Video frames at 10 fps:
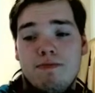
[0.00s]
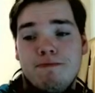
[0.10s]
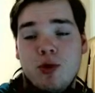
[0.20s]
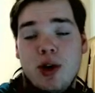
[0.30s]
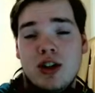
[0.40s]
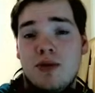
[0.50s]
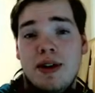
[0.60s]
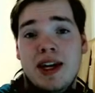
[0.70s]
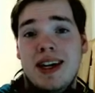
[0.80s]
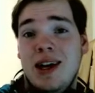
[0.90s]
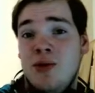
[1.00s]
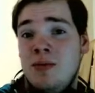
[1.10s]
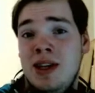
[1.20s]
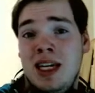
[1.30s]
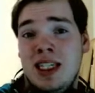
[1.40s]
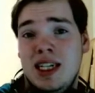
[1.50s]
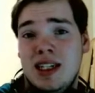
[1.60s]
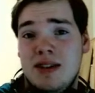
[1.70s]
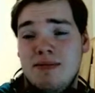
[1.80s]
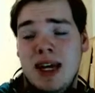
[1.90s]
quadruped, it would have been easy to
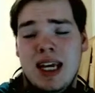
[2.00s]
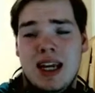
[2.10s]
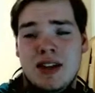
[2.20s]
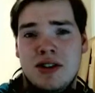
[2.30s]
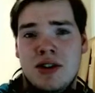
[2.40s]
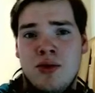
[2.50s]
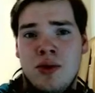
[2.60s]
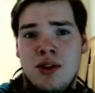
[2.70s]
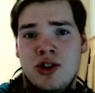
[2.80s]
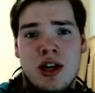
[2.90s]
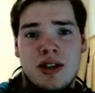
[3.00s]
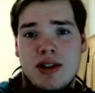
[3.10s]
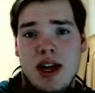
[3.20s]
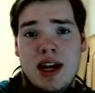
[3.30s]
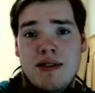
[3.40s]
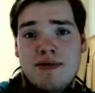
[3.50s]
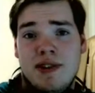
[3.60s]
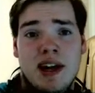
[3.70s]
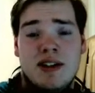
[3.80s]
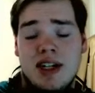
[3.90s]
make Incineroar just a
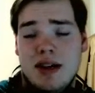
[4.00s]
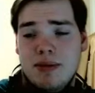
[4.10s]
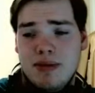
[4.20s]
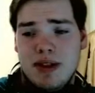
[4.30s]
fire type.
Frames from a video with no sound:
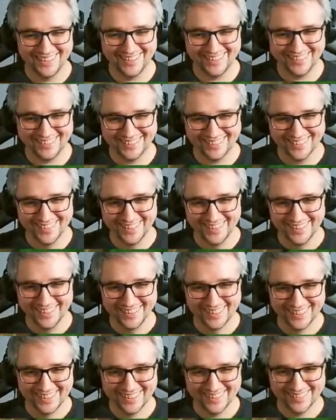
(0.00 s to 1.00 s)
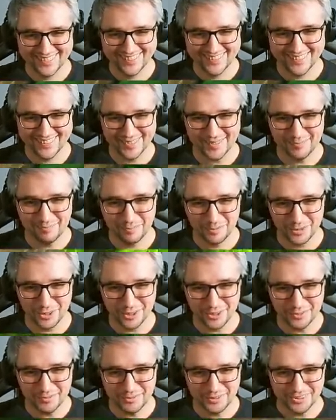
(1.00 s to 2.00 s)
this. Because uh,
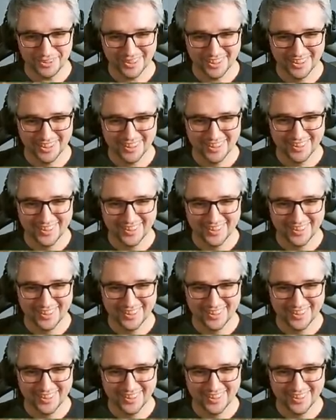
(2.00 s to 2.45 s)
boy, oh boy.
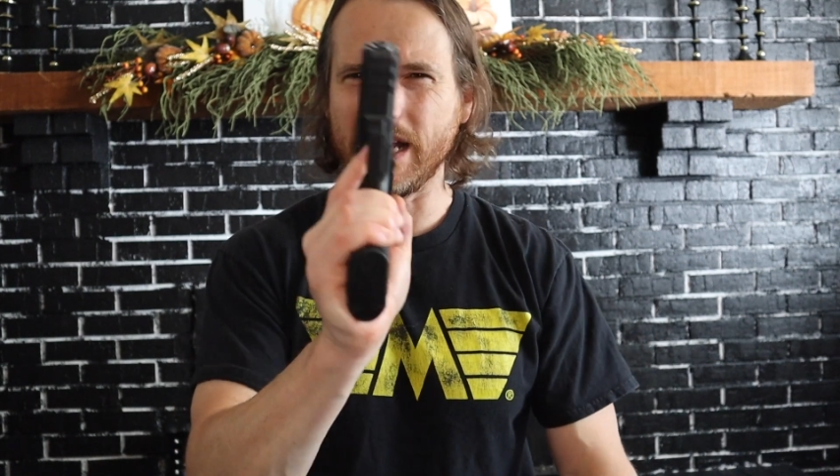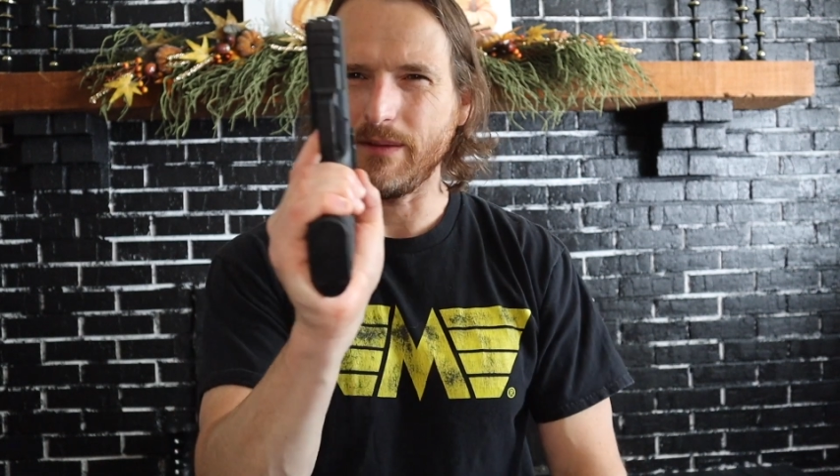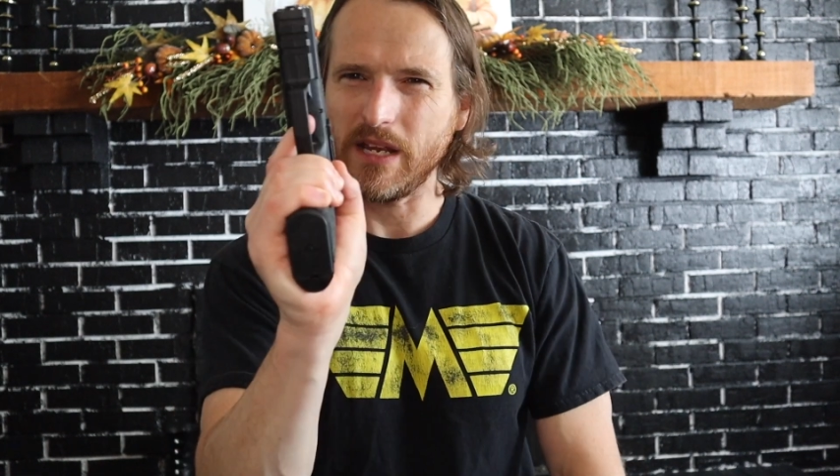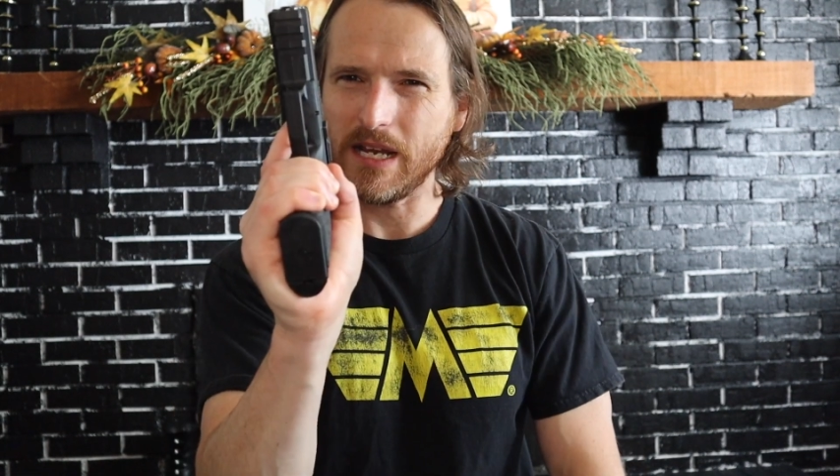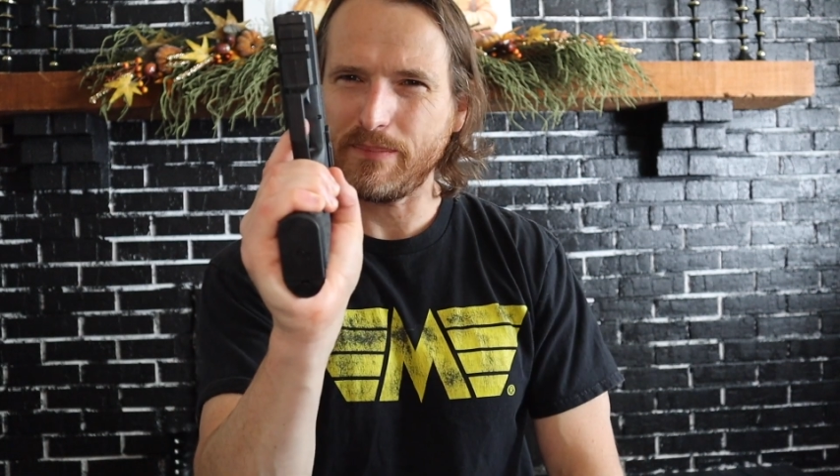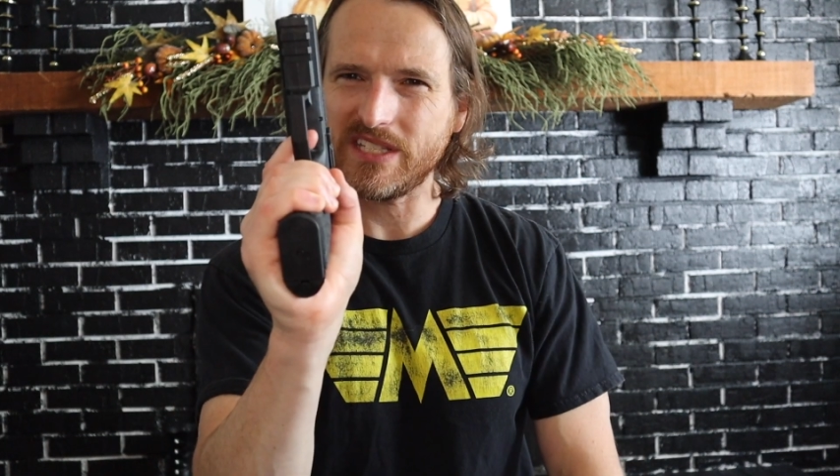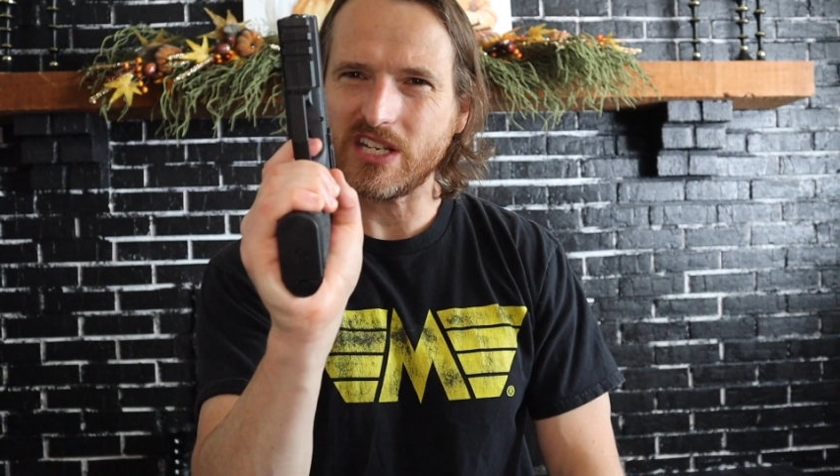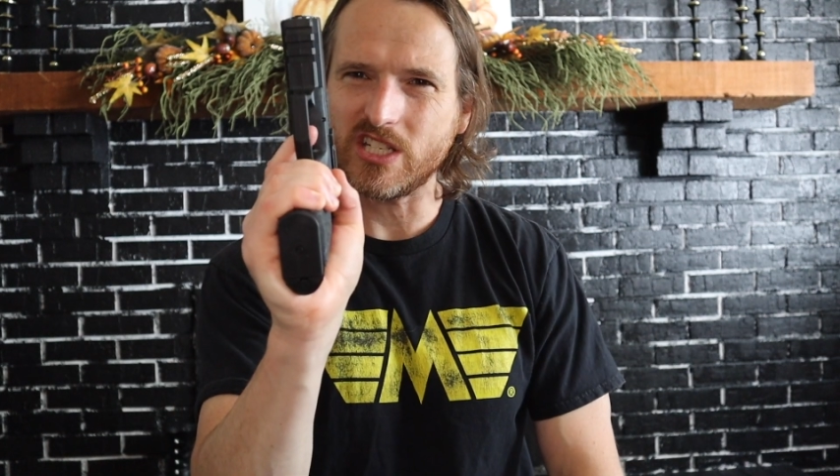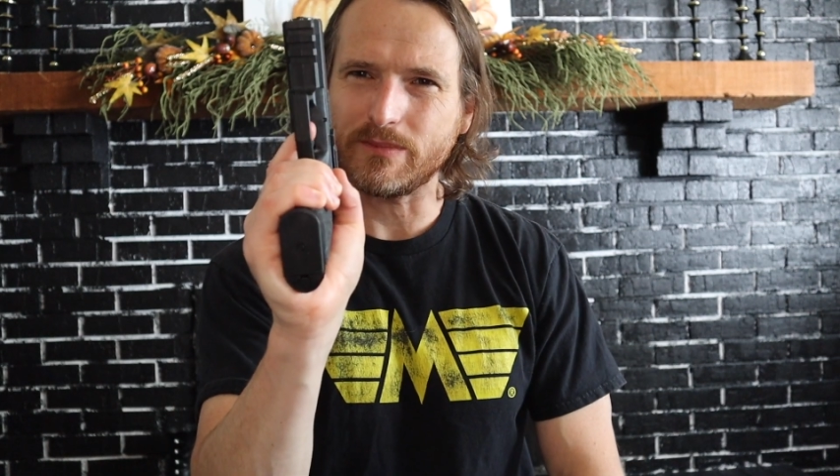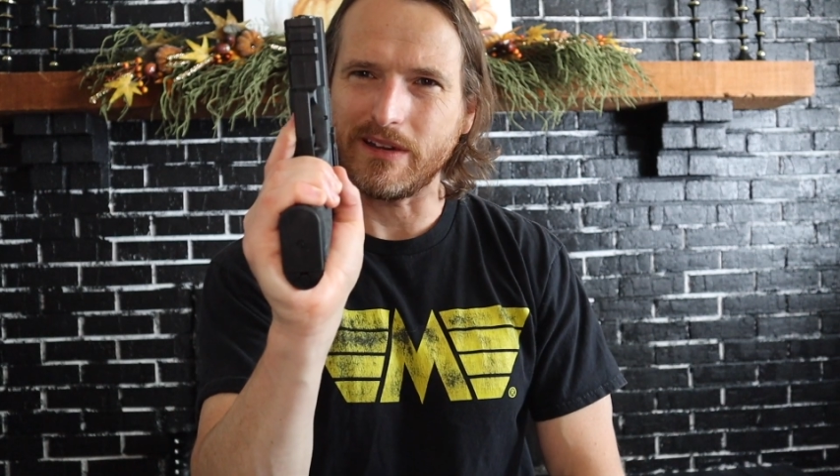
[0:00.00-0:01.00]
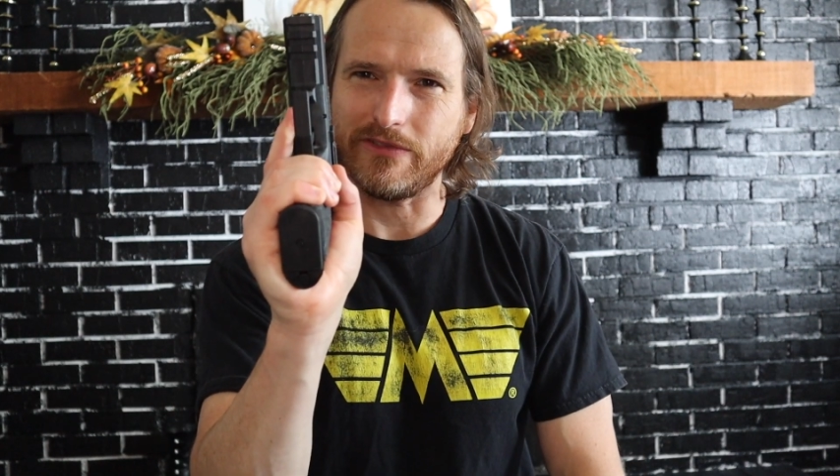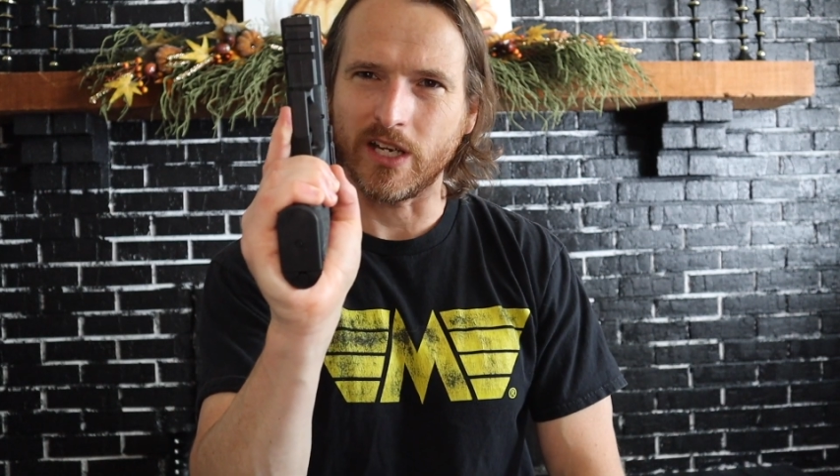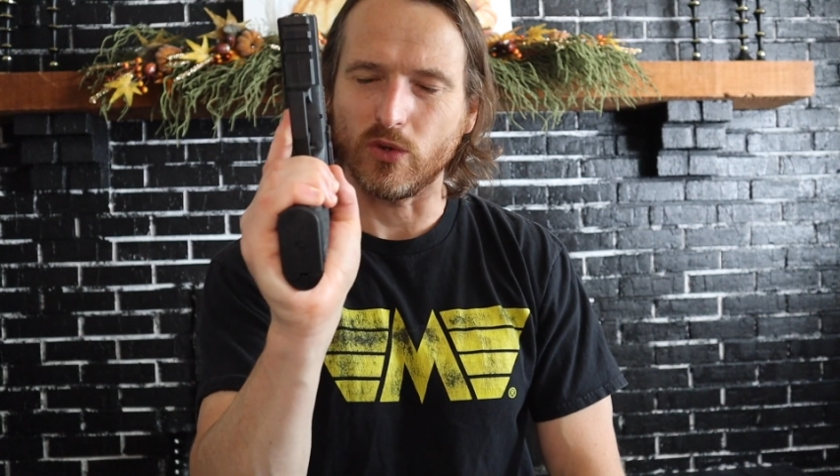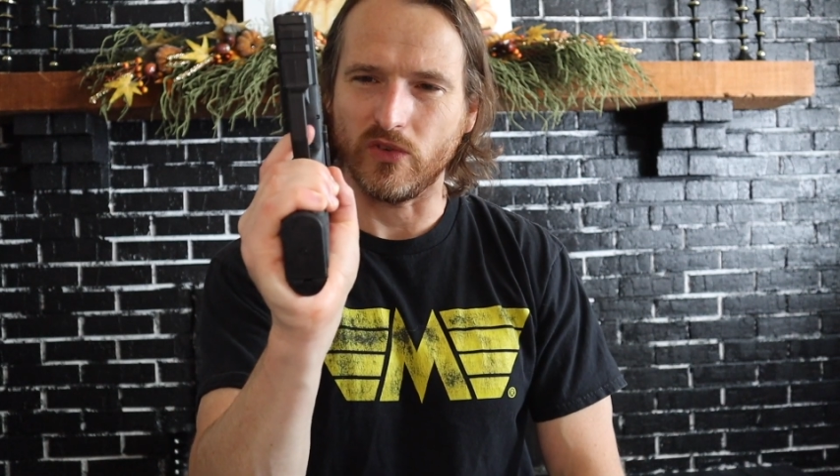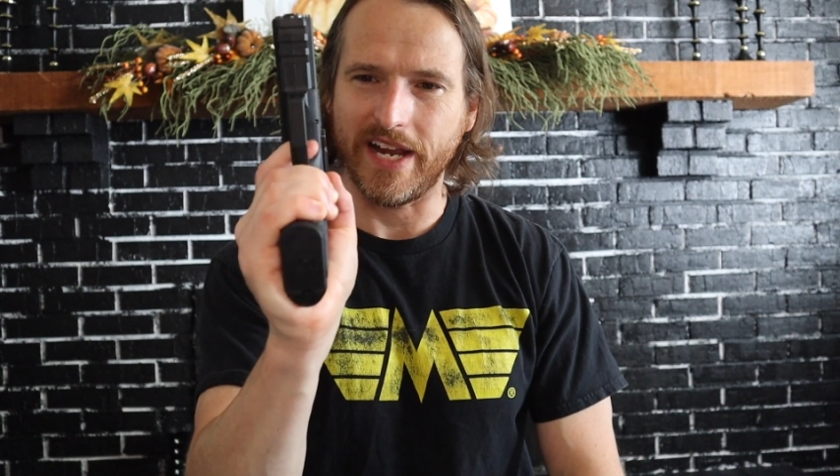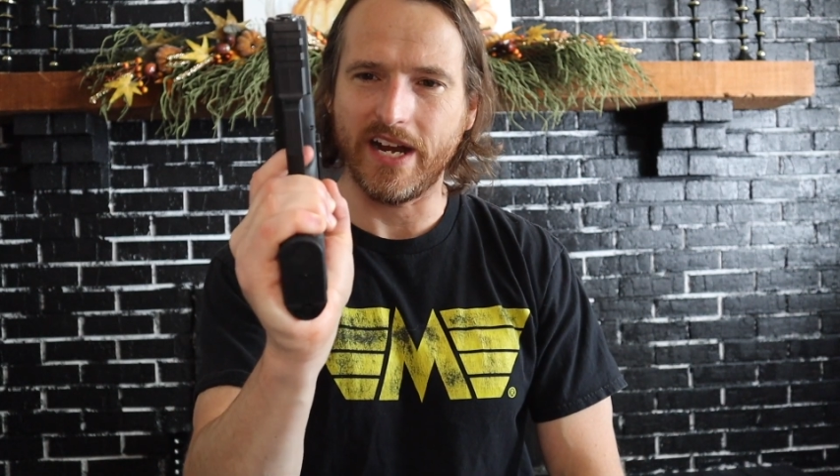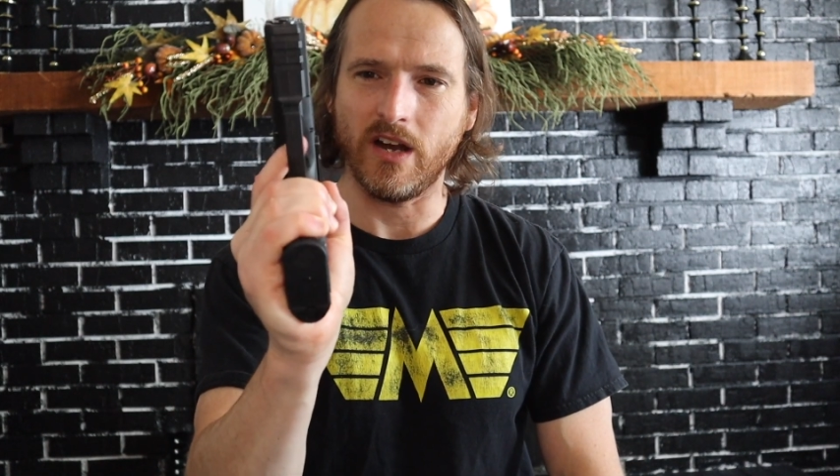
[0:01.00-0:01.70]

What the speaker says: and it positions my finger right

==========

▶ [Task instructions]: Omitting all images, retype each line of the records precisely.

▶ [Answer space]:
Video frames at 10 fps:
[0.00s]
[0.10s]
[0.20s]
[0.30s]
[0.40s]
[0.50s]
[0.60s]
[0.70s]
[0.80s]
[0.90s]
[1.00s]
[1.10s]
[1.20s]
[1.30s]
[1.40s]
[1.50s]
[1.60s]
[1.70s]
[1.80s]
[1.90s]
quadruped, it would have been easy to
[2.00s]
[2.10s]
[2.20s]
[2.30s]
[2.40s]
[2.50s]
[2.60s]
[2.70s]
[2.80s]
[2.90s]
[3.00s]
[3.10s]
[3.20s]
[3.30s]
[3.40s]
[3.50s]
[3.60s]
[3.70s]
[3.80s]
[3.90s]
make Incineroar just a
[4.00s]
[4.10s]
[4.20s]
[4.30s]
fire type.
Frames from a video with no sound:
(0.00 s to 1.00 s)
(1.00 s to 2.00 s)
this. Because uh,
(2.00 s to 2.45 s)
boy, oh boy.
[0:00.00-0:01.00]
[0:01.00-0:01.70]

What the speaker says: and it positions my finger right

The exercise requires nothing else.